» **To do**: Please repeat each line below exactly, with no images in the copy.

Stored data

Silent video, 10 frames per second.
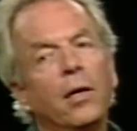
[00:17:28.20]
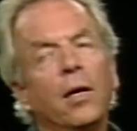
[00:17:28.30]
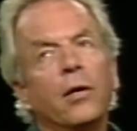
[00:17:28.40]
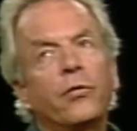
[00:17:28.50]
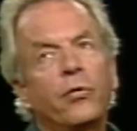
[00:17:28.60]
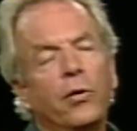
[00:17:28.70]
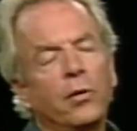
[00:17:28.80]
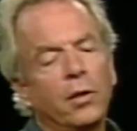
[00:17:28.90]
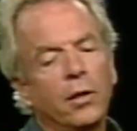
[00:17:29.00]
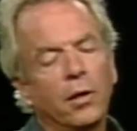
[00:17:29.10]
Yeah.
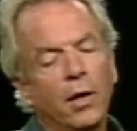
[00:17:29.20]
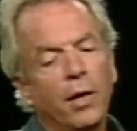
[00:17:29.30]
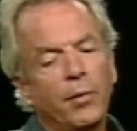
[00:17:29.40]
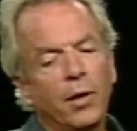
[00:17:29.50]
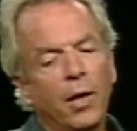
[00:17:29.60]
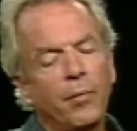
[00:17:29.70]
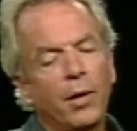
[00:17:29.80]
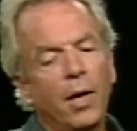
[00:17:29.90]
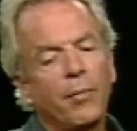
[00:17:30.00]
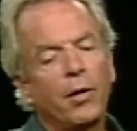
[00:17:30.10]
Certainly, I'm
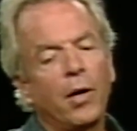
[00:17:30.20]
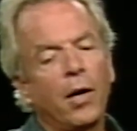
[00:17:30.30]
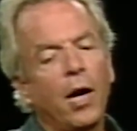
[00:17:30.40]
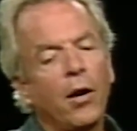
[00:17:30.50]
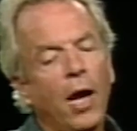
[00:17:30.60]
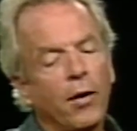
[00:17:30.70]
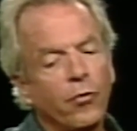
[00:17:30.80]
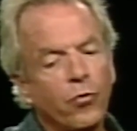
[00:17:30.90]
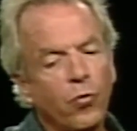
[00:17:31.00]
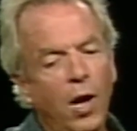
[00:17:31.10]

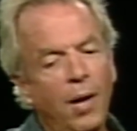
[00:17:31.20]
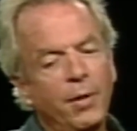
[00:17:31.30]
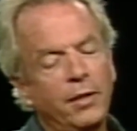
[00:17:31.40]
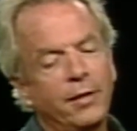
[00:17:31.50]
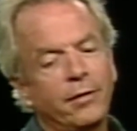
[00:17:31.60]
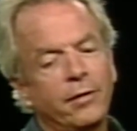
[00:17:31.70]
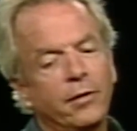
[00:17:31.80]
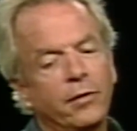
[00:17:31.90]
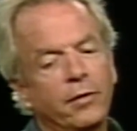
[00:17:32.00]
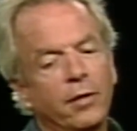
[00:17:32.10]
a
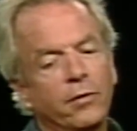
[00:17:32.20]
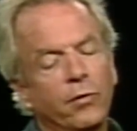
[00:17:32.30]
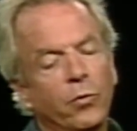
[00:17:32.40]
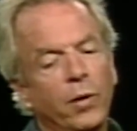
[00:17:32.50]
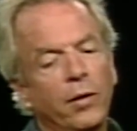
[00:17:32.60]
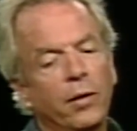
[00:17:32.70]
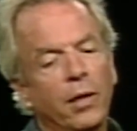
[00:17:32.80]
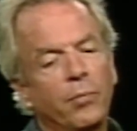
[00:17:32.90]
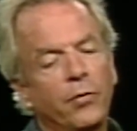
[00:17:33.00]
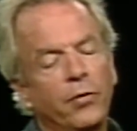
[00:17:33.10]
dramatist in the sense of the way
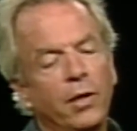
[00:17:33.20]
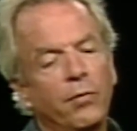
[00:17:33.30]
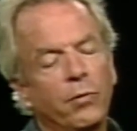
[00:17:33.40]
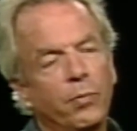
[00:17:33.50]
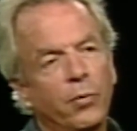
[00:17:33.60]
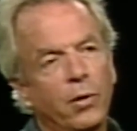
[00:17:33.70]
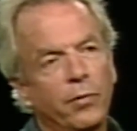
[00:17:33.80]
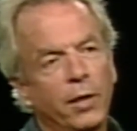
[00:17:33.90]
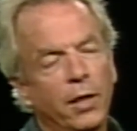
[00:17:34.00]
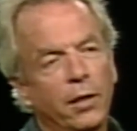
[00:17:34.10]
that I perceive and
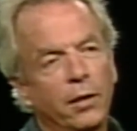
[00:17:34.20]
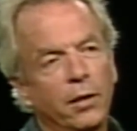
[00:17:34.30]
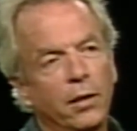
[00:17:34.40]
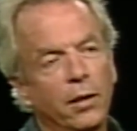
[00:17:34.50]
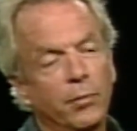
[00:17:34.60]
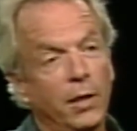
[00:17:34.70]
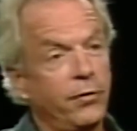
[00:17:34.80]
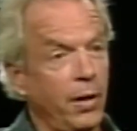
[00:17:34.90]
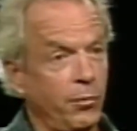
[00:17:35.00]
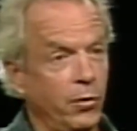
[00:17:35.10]
report reality. And
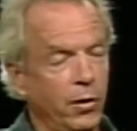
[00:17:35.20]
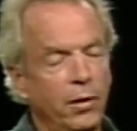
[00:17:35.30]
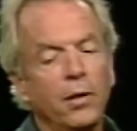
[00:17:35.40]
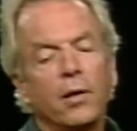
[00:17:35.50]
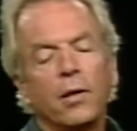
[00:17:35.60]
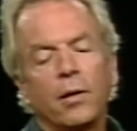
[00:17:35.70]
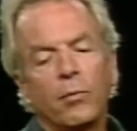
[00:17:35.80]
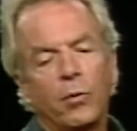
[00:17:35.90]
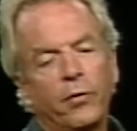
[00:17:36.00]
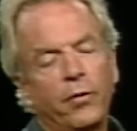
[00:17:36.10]
my stepdaughter,
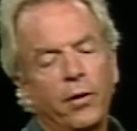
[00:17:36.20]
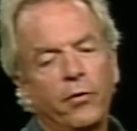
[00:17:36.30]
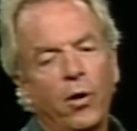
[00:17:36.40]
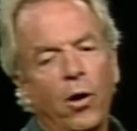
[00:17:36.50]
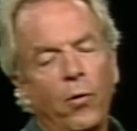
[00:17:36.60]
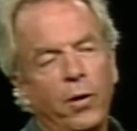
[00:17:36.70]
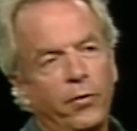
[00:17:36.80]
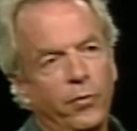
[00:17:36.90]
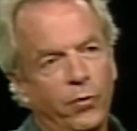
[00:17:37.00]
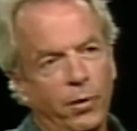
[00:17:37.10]
Marissa, is
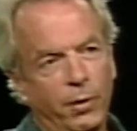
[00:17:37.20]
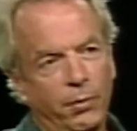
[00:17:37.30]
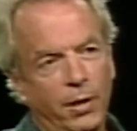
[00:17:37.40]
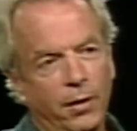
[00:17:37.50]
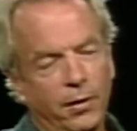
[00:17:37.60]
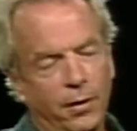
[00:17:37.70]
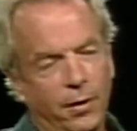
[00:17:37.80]
always informing me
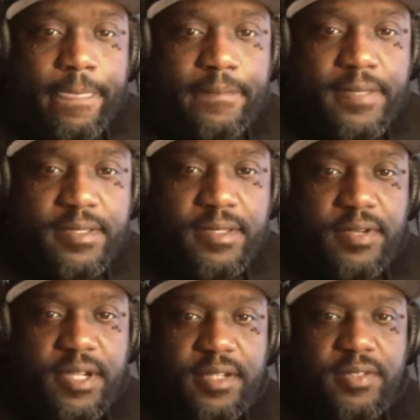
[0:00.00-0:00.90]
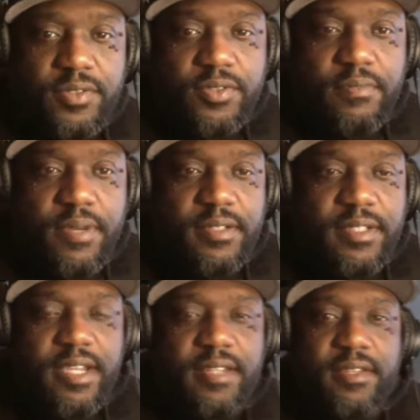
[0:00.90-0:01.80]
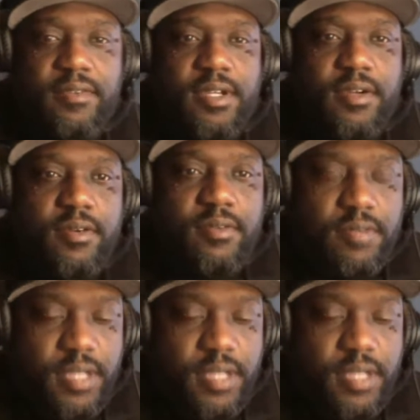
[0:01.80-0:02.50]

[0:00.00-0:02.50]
Let's see what I can do about that. There we go.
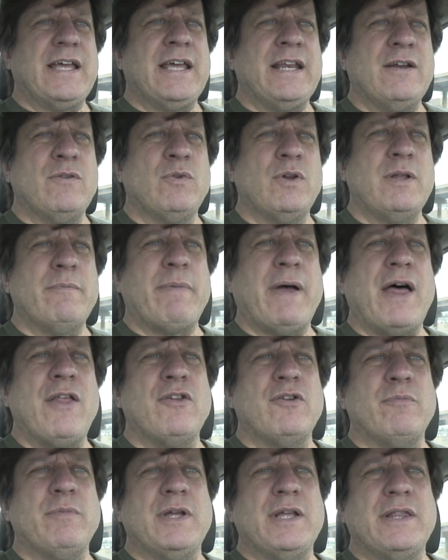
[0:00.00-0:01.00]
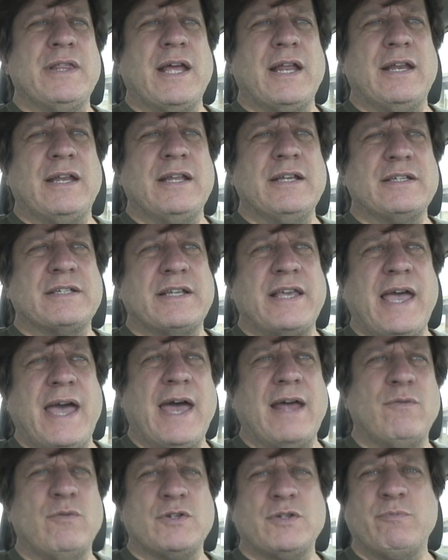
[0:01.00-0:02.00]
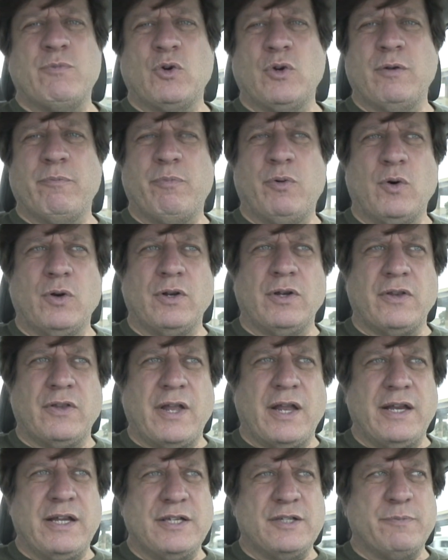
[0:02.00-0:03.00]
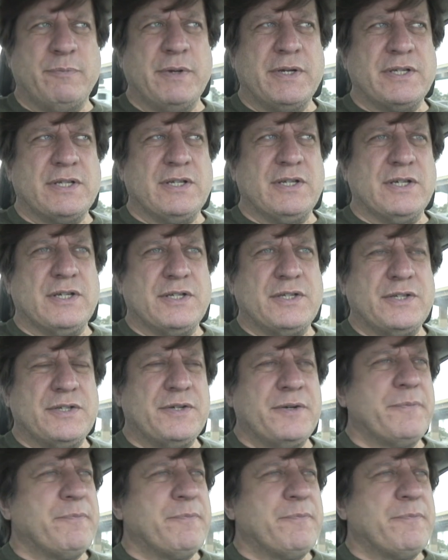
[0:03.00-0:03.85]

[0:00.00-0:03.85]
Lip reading: And it really bothered me that his cat was more important than his business.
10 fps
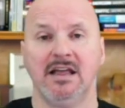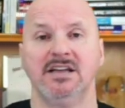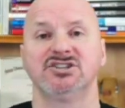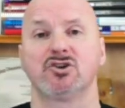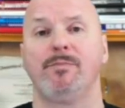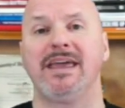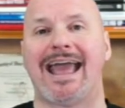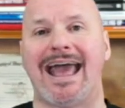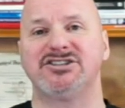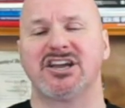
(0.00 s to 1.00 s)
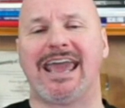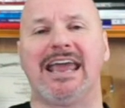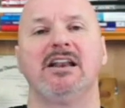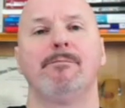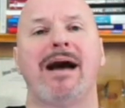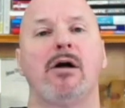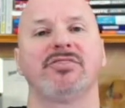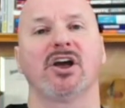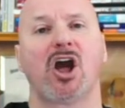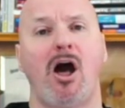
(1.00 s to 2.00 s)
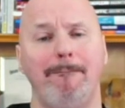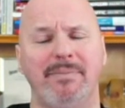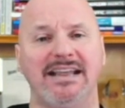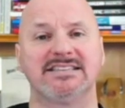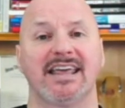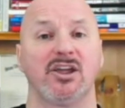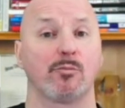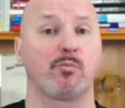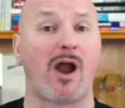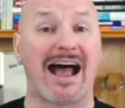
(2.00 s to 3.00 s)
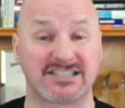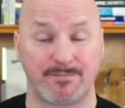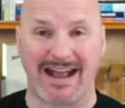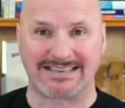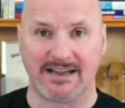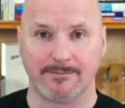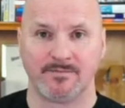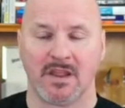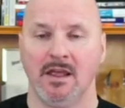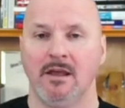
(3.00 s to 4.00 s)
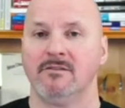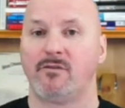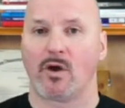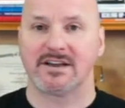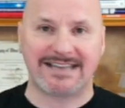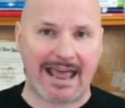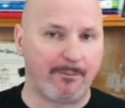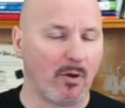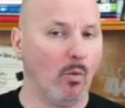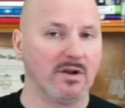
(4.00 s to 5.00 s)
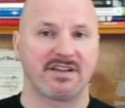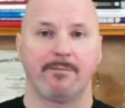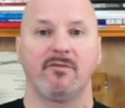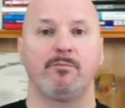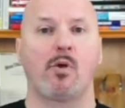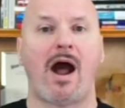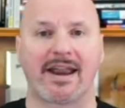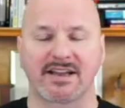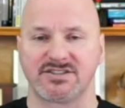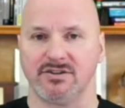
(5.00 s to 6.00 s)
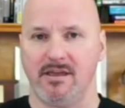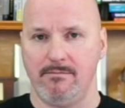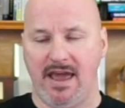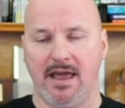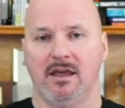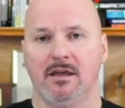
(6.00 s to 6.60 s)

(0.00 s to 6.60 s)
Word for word: So being educated about the companies that you're prospecting. For example, what type of products do they make?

» **Response to this exercise**:
Silent video, 10 frames per second.
[00:17:28.20]
[00:17:28.30]
[00:17:28.40]
[00:17:28.50]
[00:17:28.60]
[00:17:28.70]
[00:17:28.80]
[00:17:28.90]
[00:17:29.00]
[00:17:29.10]
Yeah.
[00:17:29.20]
[00:17:29.30]
[00:17:29.40]
[00:17:29.50]
[00:17:29.60]
[00:17:29.70]
[00:17:29.80]
[00:17:29.90]
[00:17:30.00]
[00:17:30.10]
Certainly, I'm
[00:17:30.20]
[00:17:30.30]
[00:17:30.40]
[00:17:30.50]
[00:17:30.60]
[00:17:30.70]
[00:17:30.80]
[00:17:30.90]
[00:17:31.00]
[00:17:31.10]

[00:17:31.20]
[00:17:31.30]
[00:17:31.40]
[00:17:31.50]
[00:17:31.60]
[00:17:31.70]
[00:17:31.80]
[00:17:31.90]
[00:17:32.00]
[00:17:32.10]
a
[00:17:32.20]
[00:17:32.30]
[00:17:32.40]
[00:17:32.50]
[00:17:32.60]
[00:17:32.70]
[00:17:32.80]
[00:17:32.90]
[00:17:33.00]
[00:17:33.10]
dramatist in the sense of the way
[00:17:33.20]
[00:17:33.30]
[00:17:33.40]
[00:17:33.50]
[00:17:33.60]
[00:17:33.70]
[00:17:33.80]
[00:17:33.90]
[00:17:34.00]
[00:17:34.10]
that I perceive and
[00:17:34.20]
[00:17:34.30]
[00:17:34.40]
[00:17:34.50]
[00:17:34.60]
[00:17:34.70]
[00:17:34.80]
[00:17:34.90]
[00:17:35.00]
[00:17:35.10]
report reality. And
[00:17:35.20]
[00:17:35.30]
[00:17:35.40]
[00:17:35.50]
[00:17:35.60]
[00:17:35.70]
[00:17:35.80]
[00:17:35.90]
[00:17:36.00]
[00:17:36.10]
my stepdaughter,
[00:17:36.20]
[00:17:36.30]
[00:17:36.40]
[00:17:36.50]
[00:17:36.60]
[00:17:36.70]
[00:17:36.80]
[00:17:36.90]
[00:17:37.00]
[00:17:37.10]
Marissa, is
[00:17:37.20]
[00:17:37.30]
[00:17:37.40]
[00:17:37.50]
[00:17:37.60]
[00:17:37.70]
[00:17:37.80]
always informing me
[0:00.00-0:00.90]
[0:00.90-0:01.80]
[0:01.80-0:02.50]

[0:00.00-0:02.50]
Let's see what I can do about that. There we go.
[0:00.00-0:01.00]
[0:01.00-0:02.00]
[0:02.00-0:03.00]
[0:03.00-0:03.85]

[0:00.00-0:03.85]
Lip reading: And it really bothered me that his cat was more important than his business.
10 fps
(0.00 s to 1.00 s)
(1.00 s to 2.00 s)
(2.00 s to 3.00 s)
(3.00 s to 4.00 s)
(4.00 s to 5.00 s)
(5.00 s to 6.00 s)
(6.00 s to 6.60 s)

(0.00 s to 6.60 s)
Word for word: So being educated about the companies that you're prospecting. For example, what type of products do they make?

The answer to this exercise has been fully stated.